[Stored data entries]
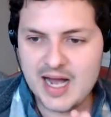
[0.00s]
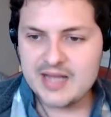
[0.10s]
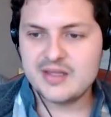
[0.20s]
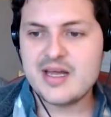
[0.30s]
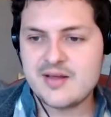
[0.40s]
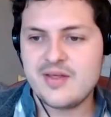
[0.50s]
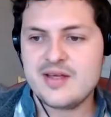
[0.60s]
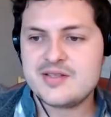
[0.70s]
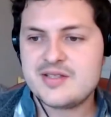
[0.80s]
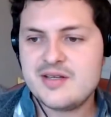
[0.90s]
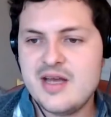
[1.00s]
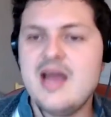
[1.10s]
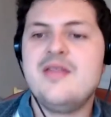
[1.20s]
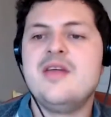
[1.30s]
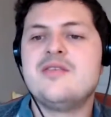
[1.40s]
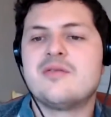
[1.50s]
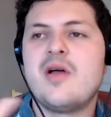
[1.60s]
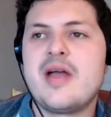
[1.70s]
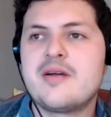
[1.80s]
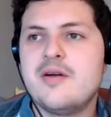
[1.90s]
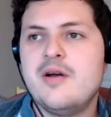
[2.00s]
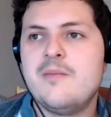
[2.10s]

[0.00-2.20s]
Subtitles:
I like this. And then you're like,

# Task item
Without the pictures, give all the records above again exactly.

# Answer section
[0.00s]
[0.10s]
[0.20s]
[0.30s]
[0.40s]
[0.50s]
[0.60s]
[0.70s]
[0.80s]
[0.90s]
[1.00s]
[1.10s]
[1.20s]
[1.30s]
[1.40s]
[1.50s]
[1.60s]
[1.70s]
[1.80s]
[1.90s]
[2.00s]
[2.10s]

[0.00-2.20s]
Subtitles:
I like this. And then you're like,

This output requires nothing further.